Problem: Below are some records; each one is to be set down again exactly.

Dataset entries:
★ ★ ★ ★ ★
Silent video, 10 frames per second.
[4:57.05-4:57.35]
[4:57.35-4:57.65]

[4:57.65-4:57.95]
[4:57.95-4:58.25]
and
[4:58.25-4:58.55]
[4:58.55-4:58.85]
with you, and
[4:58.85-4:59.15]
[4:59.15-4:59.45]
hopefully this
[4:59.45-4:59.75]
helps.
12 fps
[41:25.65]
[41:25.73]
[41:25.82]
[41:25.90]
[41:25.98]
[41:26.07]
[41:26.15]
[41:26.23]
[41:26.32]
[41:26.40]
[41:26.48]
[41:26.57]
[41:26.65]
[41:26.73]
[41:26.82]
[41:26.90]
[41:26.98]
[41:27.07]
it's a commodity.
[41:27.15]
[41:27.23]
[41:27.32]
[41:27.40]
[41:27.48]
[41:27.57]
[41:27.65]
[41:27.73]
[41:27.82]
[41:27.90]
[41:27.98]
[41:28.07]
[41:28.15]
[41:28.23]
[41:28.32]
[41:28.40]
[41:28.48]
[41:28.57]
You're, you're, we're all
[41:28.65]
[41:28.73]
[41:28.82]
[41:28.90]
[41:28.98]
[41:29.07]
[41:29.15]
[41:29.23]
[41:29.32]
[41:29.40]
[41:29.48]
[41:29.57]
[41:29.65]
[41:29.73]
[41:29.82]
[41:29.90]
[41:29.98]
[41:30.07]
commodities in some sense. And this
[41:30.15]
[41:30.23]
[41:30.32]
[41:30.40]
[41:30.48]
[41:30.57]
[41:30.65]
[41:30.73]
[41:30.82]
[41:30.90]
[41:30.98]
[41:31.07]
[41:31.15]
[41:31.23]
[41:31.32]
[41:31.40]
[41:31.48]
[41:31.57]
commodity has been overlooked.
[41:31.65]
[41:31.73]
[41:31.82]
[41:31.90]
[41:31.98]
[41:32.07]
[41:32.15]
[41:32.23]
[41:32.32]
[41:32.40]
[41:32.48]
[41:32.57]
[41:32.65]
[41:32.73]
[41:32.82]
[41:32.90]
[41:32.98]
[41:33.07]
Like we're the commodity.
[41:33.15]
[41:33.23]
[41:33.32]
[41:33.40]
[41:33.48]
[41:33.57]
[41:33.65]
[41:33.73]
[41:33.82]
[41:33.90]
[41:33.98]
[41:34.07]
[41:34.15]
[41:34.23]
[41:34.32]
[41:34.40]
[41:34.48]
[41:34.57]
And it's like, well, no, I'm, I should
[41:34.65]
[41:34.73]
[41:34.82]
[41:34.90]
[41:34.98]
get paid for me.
★ ★ ★ ★ ★
Your response:
Silent video, 10 frames per second.
[4:57.05-4:57.35]
[4:57.35-4:57.65]

[4:57.65-4:57.95]
[4:57.95-4:58.25]
and
[4:58.25-4:58.55]
[4:58.55-4:58.85]
with you, and
[4:58.85-4:59.15]
[4:59.15-4:59.45]
hopefully this
[4:59.45-4:59.75]
helps.
12 fps
[41:25.65]
[41:25.73]
[41:25.82]
[41:25.90]
[41:25.98]
[41:26.07]
[41:26.15]
[41:26.23]
[41:26.32]
[41:26.40]
[41:26.48]
[41:26.57]
[41:26.65]
[41:26.73]
[41:26.82]
[41:26.90]
[41:26.98]
[41:27.07]
it's a commodity.
[41:27.15]
[41:27.23]
[41:27.32]
[41:27.40]
[41:27.48]
[41:27.57]
[41:27.65]
[41:27.73]
[41:27.82]
[41:27.90]
[41:27.98]
[41:28.07]
[41:28.15]
[41:28.23]
[41:28.32]
[41:28.40]
[41:28.48]
[41:28.57]
You're, you're, we're all
[41:28.65]
[41:28.73]
[41:28.82]
[41:28.90]
[41:28.98]
[41:29.07]
[41:29.15]
[41:29.23]
[41:29.32]
[41:29.40]
[41:29.48]
[41:29.57]
[41:29.65]
[41:29.73]
[41:29.82]
[41:29.90]
[41:29.98]
[41:30.07]
commodities in some sense. And this
[41:30.15]
[41:30.23]
[41:30.32]
[41:30.40]
[41:30.48]
[41:30.57]
[41:30.65]
[41:30.73]
[41:30.82]
[41:30.90]
[41:30.98]
[41:31.07]
[41:31.15]
[41:31.23]
[41:31.32]
[41:31.40]
[41:31.48]
[41:31.57]
commodity has been overlooked.
[41:31.65]
[41:31.73]
[41:31.82]
[41:31.90]
[41:31.98]
[41:32.07]
[41:32.15]
[41:32.23]
[41:32.32]
[41:32.40]
[41:32.48]
[41:32.57]
[41:32.65]
[41:32.73]
[41:32.82]
[41:32.90]
[41:32.98]
[41:33.07]
Like we're the commodity.
[41:33.15]
[41:33.23]
[41:33.32]
[41:33.40]
[41:33.48]
[41:33.57]
[41:33.65]
[41:33.73]
[41:33.82]
[41:33.90]
[41:33.98]
[41:34.07]
[41:34.15]
[41:34.23]
[41:34.32]
[41:34.40]
[41:34.48]
[41:34.57]
And it's like, well, no, I'm, I should
[41:34.65]
[41:34.73]
[41:34.82]
[41:34.90]
[41:34.98]
get paid for me.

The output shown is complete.